**Try it:** From the line that includes "[0:11.50-0:12.00]" to the last line of the data, quote each line precisely; both boundary lines belong in the answer.

**The data:**
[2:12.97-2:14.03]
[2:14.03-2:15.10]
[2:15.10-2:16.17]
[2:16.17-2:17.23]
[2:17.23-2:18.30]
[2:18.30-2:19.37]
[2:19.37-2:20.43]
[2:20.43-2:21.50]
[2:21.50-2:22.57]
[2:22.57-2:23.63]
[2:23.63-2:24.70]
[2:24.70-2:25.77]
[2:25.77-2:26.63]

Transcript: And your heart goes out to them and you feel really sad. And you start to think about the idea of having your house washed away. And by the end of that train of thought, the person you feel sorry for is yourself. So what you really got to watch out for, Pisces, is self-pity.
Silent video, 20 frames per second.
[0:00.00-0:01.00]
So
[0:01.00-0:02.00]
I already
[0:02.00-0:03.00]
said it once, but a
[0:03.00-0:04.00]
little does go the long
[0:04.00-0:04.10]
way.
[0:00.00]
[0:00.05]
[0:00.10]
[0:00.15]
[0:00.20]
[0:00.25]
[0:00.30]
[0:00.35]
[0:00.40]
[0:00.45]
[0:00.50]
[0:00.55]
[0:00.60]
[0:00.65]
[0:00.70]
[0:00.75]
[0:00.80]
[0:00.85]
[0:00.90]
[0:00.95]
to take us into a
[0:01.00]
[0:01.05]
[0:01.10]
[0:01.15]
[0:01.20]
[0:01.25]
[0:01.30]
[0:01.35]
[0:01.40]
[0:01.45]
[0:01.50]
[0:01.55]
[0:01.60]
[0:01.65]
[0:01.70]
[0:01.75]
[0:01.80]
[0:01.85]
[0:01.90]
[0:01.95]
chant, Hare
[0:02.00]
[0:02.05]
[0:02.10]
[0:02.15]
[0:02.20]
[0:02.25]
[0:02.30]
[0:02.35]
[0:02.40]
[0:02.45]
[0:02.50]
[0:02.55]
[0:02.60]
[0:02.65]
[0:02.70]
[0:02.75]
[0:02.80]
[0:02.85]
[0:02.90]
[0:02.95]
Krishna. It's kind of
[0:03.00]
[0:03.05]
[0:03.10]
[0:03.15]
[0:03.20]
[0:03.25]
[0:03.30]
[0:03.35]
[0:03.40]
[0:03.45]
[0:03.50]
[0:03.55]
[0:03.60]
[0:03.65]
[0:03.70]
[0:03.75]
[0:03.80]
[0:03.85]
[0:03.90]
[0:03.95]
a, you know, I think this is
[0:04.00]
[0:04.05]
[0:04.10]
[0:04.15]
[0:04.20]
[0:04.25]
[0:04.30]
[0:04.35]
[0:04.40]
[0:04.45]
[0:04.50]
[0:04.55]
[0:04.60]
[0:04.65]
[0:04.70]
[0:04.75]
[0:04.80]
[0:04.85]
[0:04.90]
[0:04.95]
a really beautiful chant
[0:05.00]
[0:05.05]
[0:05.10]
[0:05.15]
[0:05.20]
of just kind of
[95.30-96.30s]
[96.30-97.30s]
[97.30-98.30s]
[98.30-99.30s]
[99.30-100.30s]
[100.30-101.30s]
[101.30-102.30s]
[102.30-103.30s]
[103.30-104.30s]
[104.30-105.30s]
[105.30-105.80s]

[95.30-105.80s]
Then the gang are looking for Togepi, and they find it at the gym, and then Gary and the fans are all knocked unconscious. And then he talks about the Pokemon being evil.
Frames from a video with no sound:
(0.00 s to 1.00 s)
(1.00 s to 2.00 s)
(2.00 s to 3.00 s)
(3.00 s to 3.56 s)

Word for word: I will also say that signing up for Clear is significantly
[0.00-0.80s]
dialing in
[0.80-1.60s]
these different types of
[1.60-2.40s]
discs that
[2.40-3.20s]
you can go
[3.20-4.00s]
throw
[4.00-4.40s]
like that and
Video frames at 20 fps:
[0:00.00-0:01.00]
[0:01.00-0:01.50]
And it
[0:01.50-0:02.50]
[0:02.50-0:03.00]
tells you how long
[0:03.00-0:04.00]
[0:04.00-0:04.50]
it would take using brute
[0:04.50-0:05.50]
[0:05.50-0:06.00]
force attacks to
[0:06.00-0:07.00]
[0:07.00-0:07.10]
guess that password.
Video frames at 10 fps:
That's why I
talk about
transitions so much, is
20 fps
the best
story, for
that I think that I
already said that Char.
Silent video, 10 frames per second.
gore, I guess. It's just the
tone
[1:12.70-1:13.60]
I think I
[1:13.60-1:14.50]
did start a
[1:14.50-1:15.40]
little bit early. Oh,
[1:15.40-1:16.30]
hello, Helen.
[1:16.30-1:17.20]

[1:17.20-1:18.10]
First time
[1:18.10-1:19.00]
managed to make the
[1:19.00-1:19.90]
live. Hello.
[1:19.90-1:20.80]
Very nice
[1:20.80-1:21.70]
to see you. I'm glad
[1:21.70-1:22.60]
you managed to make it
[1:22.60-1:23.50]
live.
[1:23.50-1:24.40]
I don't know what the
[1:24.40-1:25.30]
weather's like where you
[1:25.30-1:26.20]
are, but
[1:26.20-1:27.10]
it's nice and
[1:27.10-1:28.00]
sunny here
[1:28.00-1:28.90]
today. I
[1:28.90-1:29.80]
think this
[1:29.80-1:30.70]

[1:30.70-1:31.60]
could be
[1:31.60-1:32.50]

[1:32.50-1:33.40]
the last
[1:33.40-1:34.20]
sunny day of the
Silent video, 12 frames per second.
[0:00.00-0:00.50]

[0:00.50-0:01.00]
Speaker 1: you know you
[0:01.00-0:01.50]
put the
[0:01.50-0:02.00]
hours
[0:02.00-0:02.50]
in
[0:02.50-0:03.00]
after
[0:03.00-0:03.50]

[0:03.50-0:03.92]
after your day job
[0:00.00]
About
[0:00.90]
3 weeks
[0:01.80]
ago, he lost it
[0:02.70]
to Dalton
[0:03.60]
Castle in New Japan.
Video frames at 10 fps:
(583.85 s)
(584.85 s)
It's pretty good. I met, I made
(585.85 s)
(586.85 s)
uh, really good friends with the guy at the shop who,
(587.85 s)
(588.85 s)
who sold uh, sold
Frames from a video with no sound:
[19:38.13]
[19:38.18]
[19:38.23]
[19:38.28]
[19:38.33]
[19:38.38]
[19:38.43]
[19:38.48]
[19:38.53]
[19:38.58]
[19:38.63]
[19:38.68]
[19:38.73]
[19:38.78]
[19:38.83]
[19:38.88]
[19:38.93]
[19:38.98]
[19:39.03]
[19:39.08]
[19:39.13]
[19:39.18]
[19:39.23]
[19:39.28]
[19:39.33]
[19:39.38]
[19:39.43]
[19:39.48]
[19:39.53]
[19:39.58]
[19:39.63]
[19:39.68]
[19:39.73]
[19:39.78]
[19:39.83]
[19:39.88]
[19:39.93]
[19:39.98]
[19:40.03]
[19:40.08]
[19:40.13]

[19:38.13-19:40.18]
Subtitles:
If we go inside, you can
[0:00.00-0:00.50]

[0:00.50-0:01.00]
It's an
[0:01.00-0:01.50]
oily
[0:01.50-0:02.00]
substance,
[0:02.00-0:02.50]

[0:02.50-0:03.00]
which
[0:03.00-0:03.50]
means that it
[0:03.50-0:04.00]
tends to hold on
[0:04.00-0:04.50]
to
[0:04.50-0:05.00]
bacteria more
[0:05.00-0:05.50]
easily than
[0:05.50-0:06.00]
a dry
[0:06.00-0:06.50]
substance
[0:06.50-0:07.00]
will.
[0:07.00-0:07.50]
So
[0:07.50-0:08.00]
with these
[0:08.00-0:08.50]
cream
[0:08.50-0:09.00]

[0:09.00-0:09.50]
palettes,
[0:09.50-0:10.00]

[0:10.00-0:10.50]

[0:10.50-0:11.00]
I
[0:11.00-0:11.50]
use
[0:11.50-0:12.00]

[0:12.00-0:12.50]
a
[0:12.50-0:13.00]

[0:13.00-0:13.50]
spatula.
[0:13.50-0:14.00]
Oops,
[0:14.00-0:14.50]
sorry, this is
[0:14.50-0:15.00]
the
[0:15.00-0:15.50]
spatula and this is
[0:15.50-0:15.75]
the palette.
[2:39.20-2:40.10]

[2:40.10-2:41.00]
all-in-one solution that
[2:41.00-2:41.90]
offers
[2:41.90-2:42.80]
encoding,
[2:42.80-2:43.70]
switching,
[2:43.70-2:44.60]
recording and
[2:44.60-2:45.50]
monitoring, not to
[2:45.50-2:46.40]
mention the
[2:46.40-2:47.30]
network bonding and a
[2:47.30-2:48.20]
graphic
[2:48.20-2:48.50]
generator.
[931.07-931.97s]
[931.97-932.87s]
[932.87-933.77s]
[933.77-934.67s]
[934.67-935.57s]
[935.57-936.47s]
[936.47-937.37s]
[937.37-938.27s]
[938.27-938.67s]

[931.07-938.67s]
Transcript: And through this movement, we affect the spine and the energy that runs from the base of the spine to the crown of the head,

**Solution for this task:**
[0:11.50-0:12.00]

[0:12.00-0:12.50]
a
[0:12.50-0:13.00]

[0:13.00-0:13.50]
spatula.
[0:13.50-0:14.00]
Oops,
[0:14.00-0:14.50]
sorry, this is
[0:14.50-0:15.00]
the
[0:15.00-0:15.50]
spatula and this is
[0:15.50-0:15.75]
the palette.
[2:39.20-2:40.10]

[2:40.10-2:41.00]
all-in-one solution that
[2:41.00-2:41.90]
offers
[2:41.90-2:42.80]
encoding,
[2:42.80-2:43.70]
switching,
[2:43.70-2:44.60]
recording and
[2:44.60-2:45.50]
monitoring, not to
[2:45.50-2:46.40]
mention the
[2:46.40-2:47.30]
network bonding and a
[2:47.30-2:48.20]
graphic
[2:48.20-2:48.50]
generator.
[931.07-931.97s]
[931.97-932.87s]
[932.87-933.77s]
[933.77-934.67s]
[934.67-935.57s]
[935.57-936.47s]
[936.47-937.37s]
[937.37-938.27s]
[938.27-938.67s]

[931.07-938.67s]
Transcript: And through this movement, we affect the spine and the energy that runs from the base of the spine to the crown of the head,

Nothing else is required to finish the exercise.